Clouds alive as ectoplasm glow behind
the neighbour’s gable. I’ve capsized,
head under water, limbs too heavy to wave
in an imitation of swimming. We can drown
sitting up. There are pillows, memory foam
that can reshape our dented dreams. There’ll be
a flight on Sunday. In my head storms, banned items.
The flight control chaos should be righted by then.

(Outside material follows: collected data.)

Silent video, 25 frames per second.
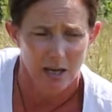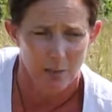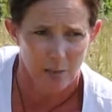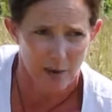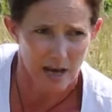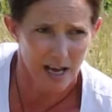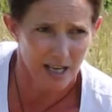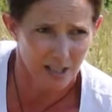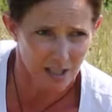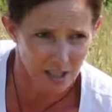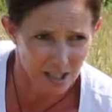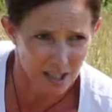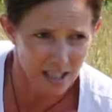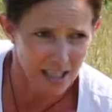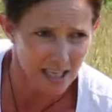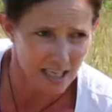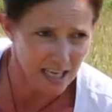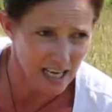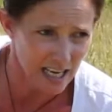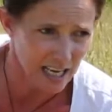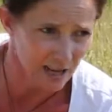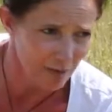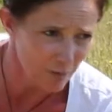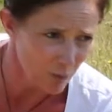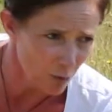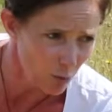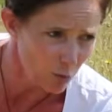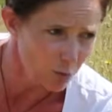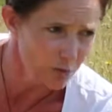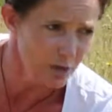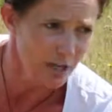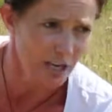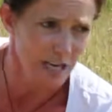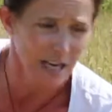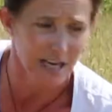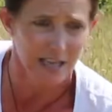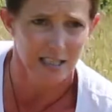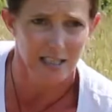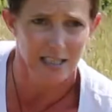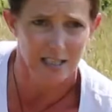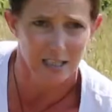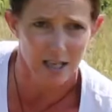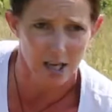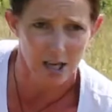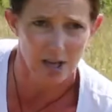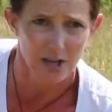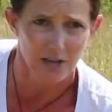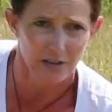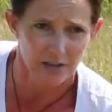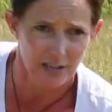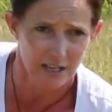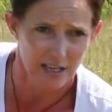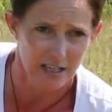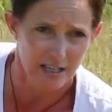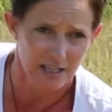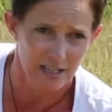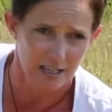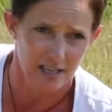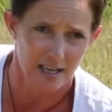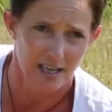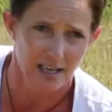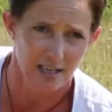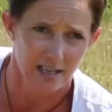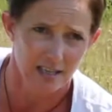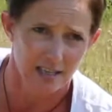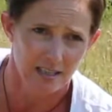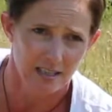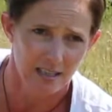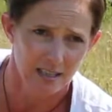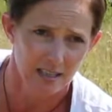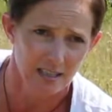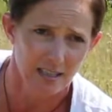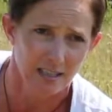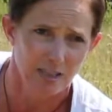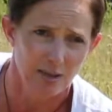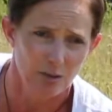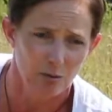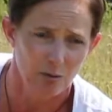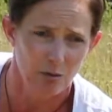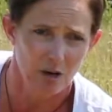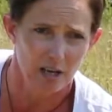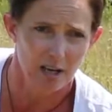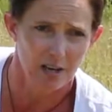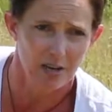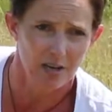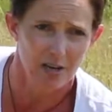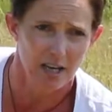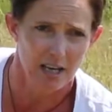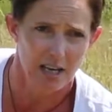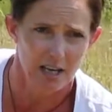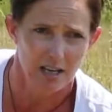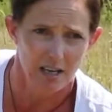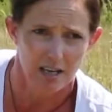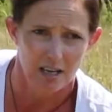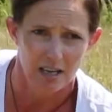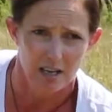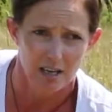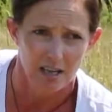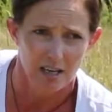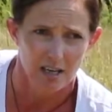But actually, if all the kids learnt these things and did the right thing,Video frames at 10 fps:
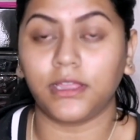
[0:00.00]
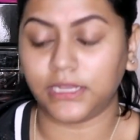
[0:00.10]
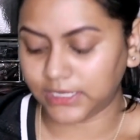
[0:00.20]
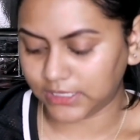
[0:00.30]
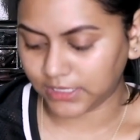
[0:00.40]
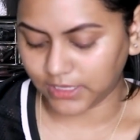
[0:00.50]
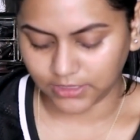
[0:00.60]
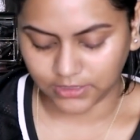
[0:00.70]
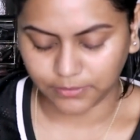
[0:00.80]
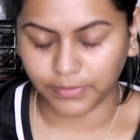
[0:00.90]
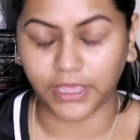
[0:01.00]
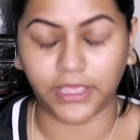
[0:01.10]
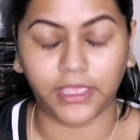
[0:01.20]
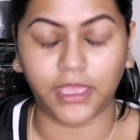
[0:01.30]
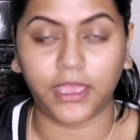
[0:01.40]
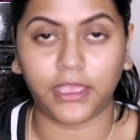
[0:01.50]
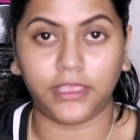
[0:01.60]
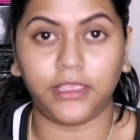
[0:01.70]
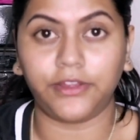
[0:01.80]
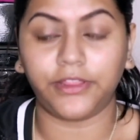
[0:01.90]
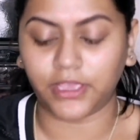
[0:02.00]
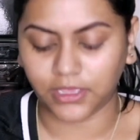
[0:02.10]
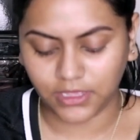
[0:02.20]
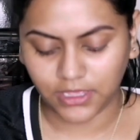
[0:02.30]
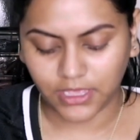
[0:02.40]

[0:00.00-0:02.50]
cleaning under my eye area,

I’m looking forward to wearing my sister’s wool slippers.
*
My friend on holiday’s been robbed
in Copenhagen, took the bridge to Malmö
to get over it, get over the Øresund, showed
her German passport at the border,
passed through like a molecule, like osmosis.
Here the sun skews panes of light across
my woodblock floor. The thermostat clicks.

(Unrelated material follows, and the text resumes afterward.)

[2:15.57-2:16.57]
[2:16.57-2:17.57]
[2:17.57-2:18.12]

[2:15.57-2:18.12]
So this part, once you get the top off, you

The hottest-ever month’s turned chilly, steel edge
to this morning’s north-east wind, and the radio says
Brunei’s dissuading homosexuality by death
– but only as a deterrent, and the email says
they’ll do a Scandi Noir tour, my friend and her wife,
before they cross home to England where the sun’s
going in and the floor’s lost its gold.
*
Draft from the nozzle overhead. The bridge
below spans Sjælland and Fyn. Cruising home
at 36,000 feet. Pressure in the inner ear.
Min fødselsdag. Honey and home knits.
Flat chalk, flint. How forceful must this engine be
to counter the drop? We’re told one passenger
has a severe peanut allergy. The North Sea
approaches. Turbulence. What keeps us up?
Rivets, good maintenance, blue metallic paint?
Five ships pass beneath, skirt the tiny windfarm.
Too high. Too high for headlines, too propelled
for birdsong, we share this layer with drifting spiders.
Below me, archipelagos. Islands slender as mutant
hatchlings. The white wake of a boat.